- SOURCE RECORDS:
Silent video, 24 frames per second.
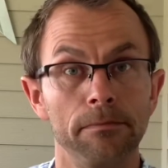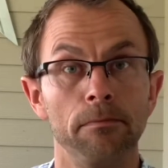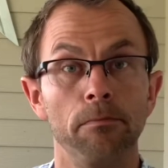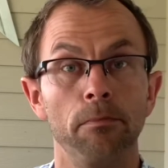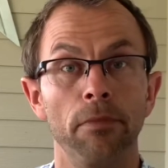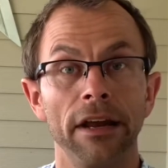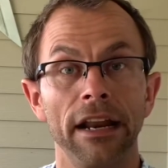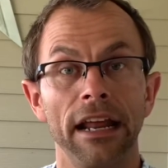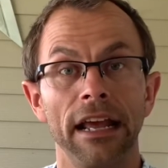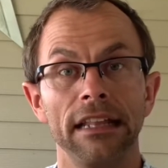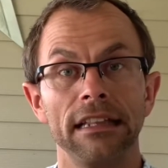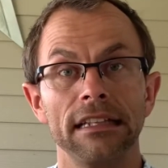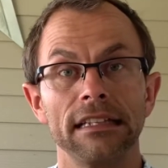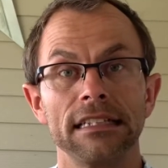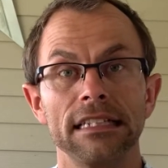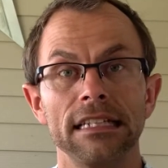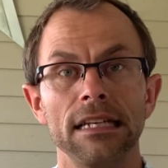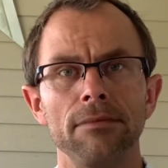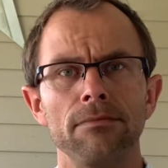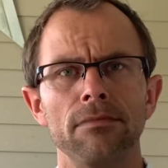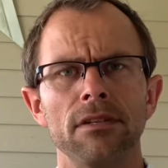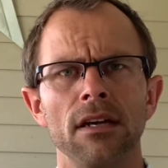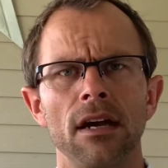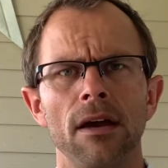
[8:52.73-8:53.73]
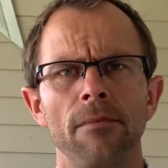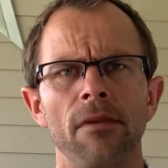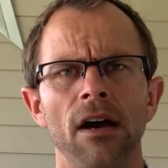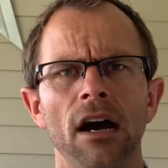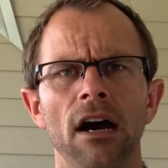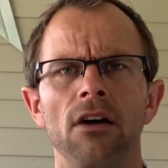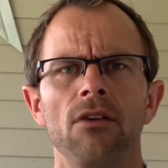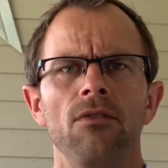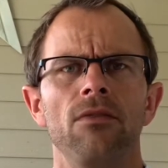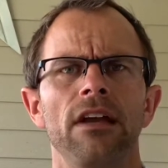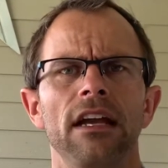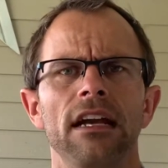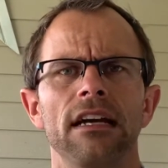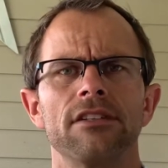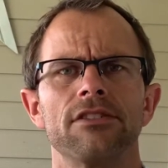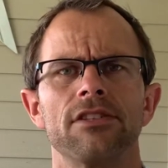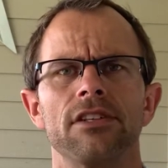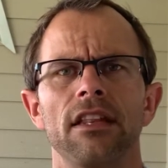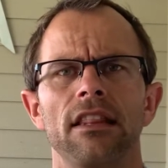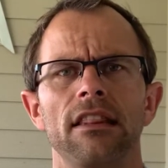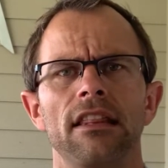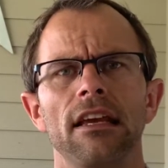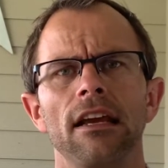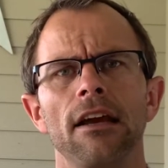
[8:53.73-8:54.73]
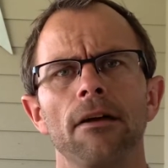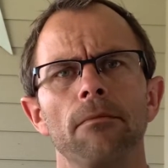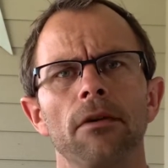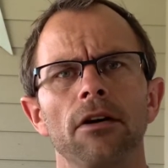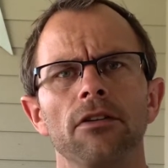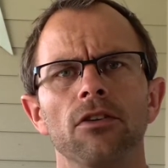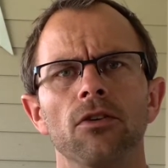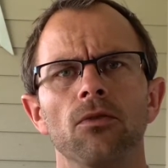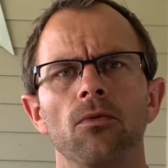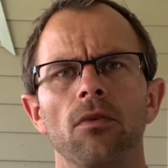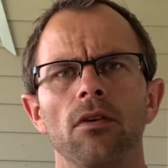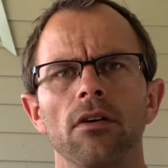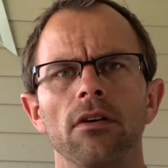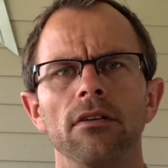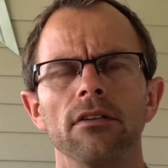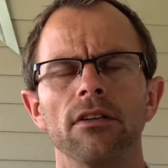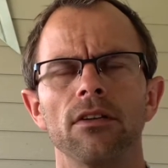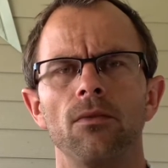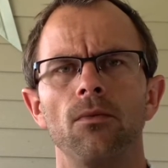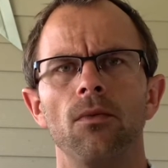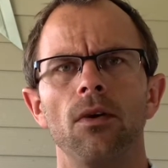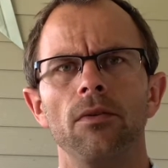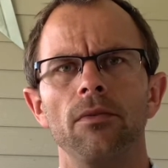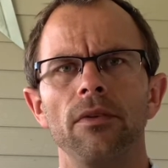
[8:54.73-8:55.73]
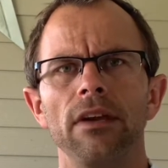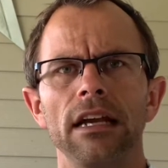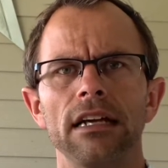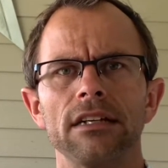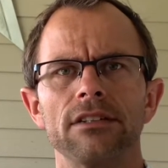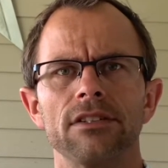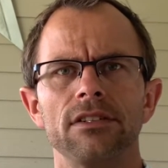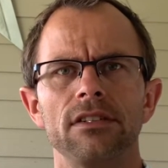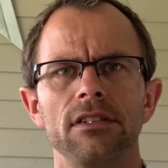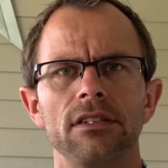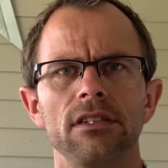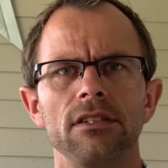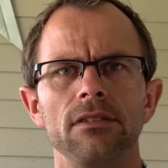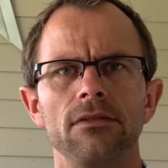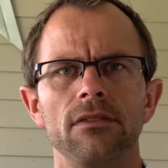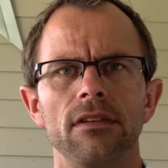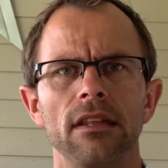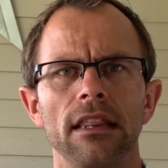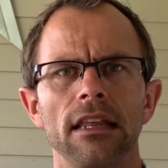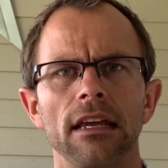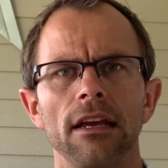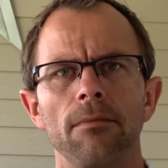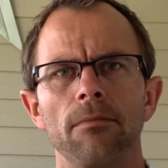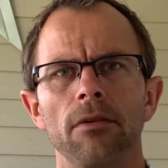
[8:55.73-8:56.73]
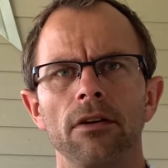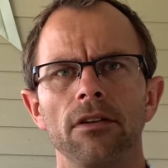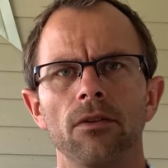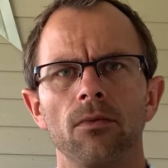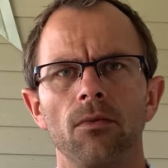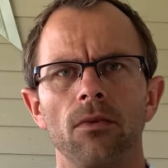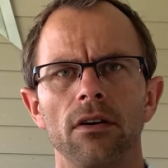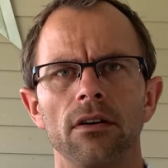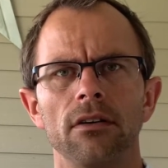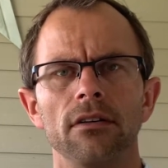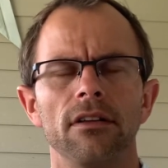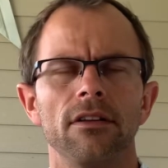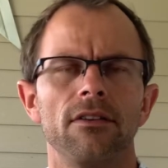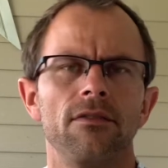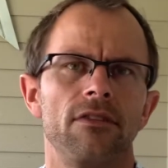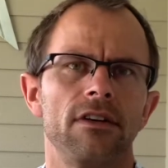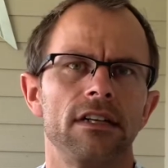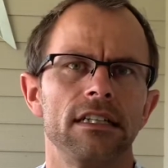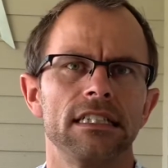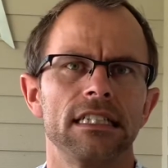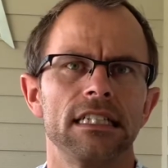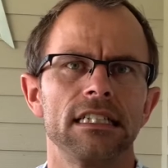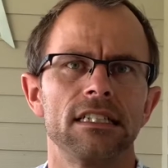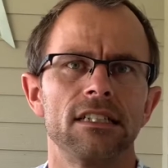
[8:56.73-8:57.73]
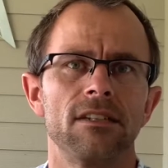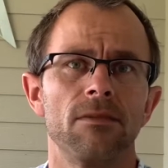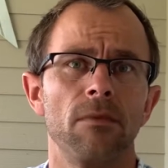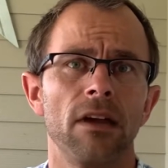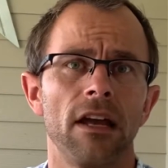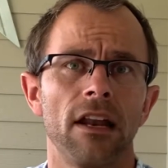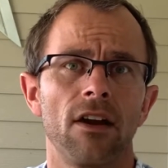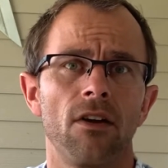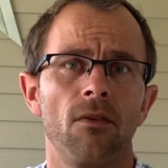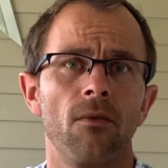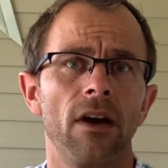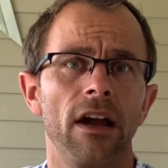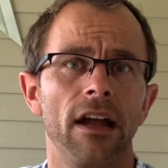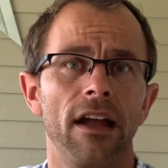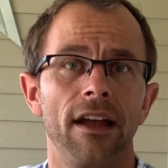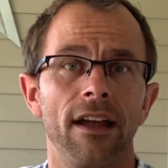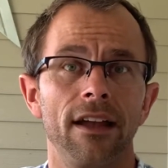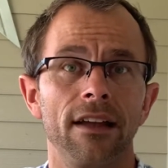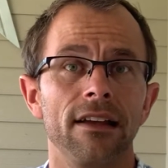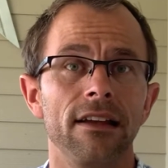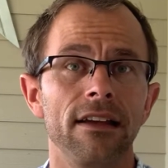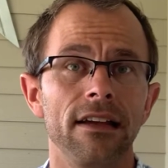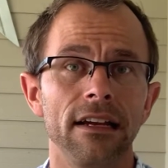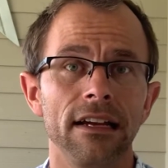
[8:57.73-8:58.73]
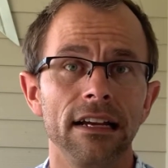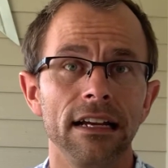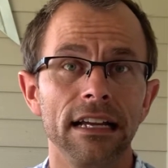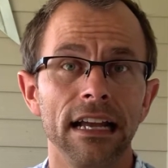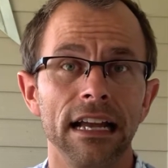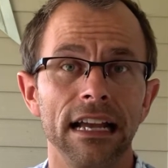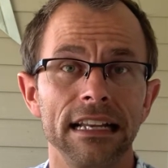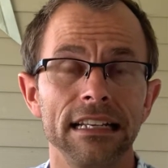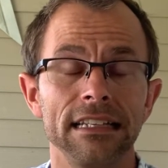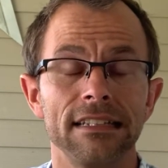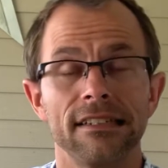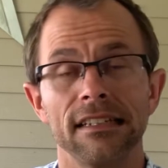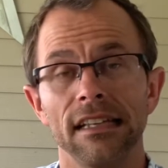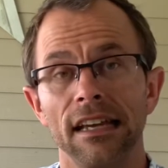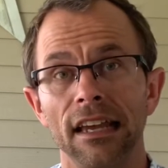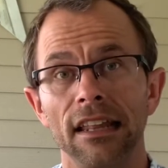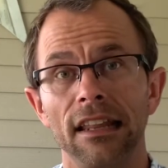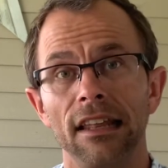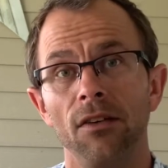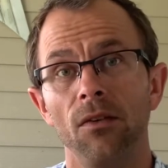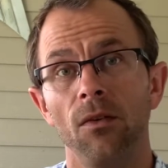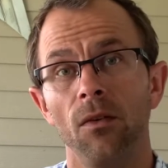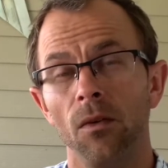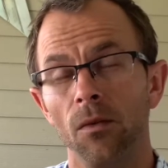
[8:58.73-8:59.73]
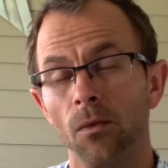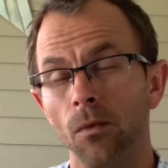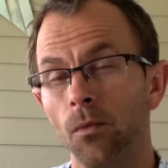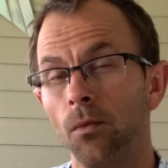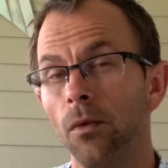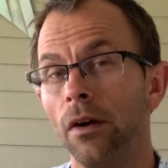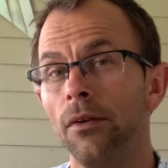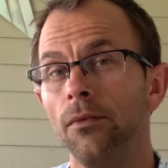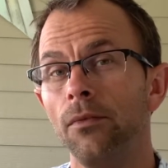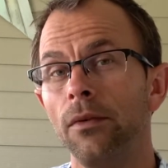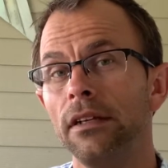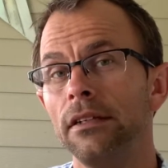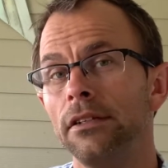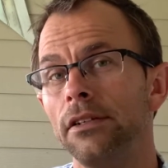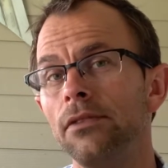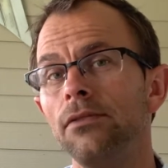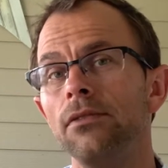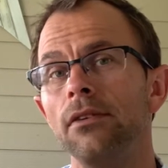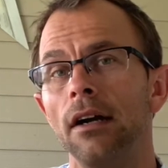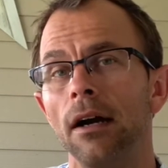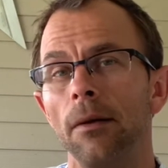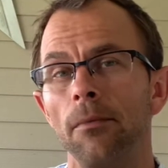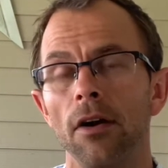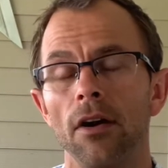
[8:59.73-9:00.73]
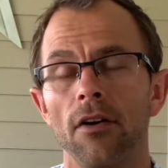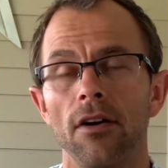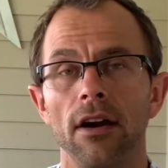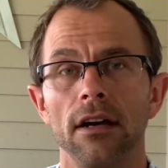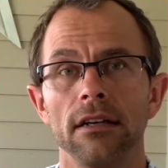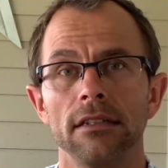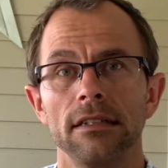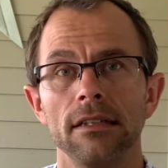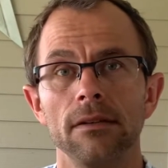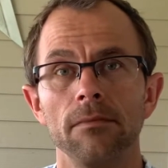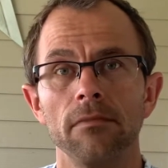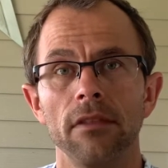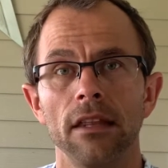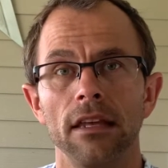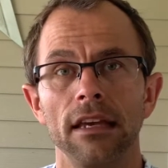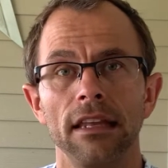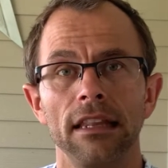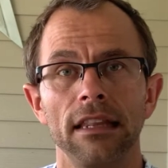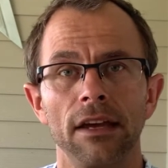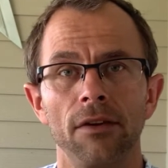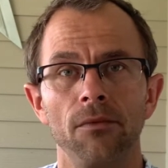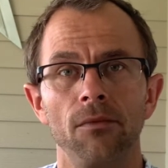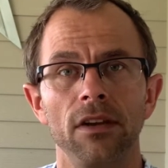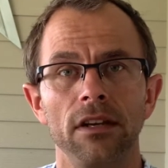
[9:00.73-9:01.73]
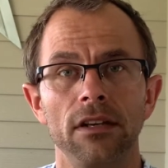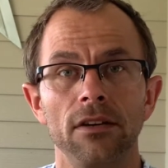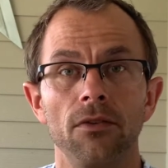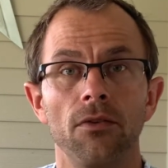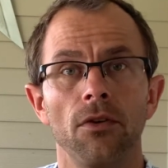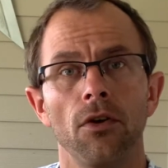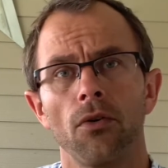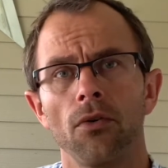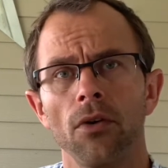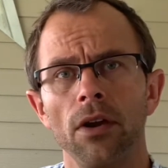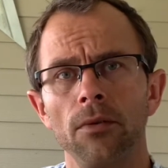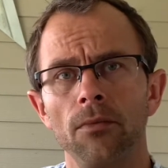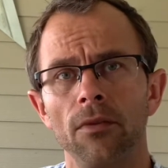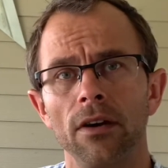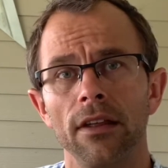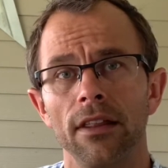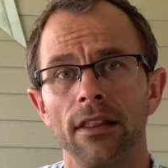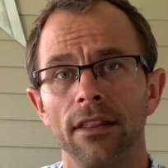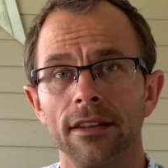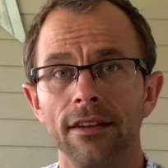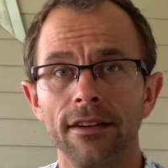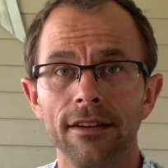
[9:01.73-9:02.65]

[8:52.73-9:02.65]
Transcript: but at the same time how we actually think about the world and what we actually do to think about the world in a very systematic way, and to say that when we do come across something that we don't agree with,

- EXERCISE AIM:
Set down all of the entries exactly as they stand, without any image.

- ANSWER TO THIS TASK:
Silent video, 24 frames per second.
[8:52.73-8:53.73]
[8:53.73-8:54.73]
[8:54.73-8:55.73]
[8:55.73-8:56.73]
[8:56.73-8:57.73]
[8:57.73-8:58.73]
[8:58.73-8:59.73]
[8:59.73-9:00.73]
[9:00.73-9:01.73]
[9:01.73-9:02.65]

[8:52.73-9:02.65]
Transcript: but at the same time how we actually think about the world and what we actually do to think about the world in a very systematic way, and to say that when we do come across something that we don't agree with,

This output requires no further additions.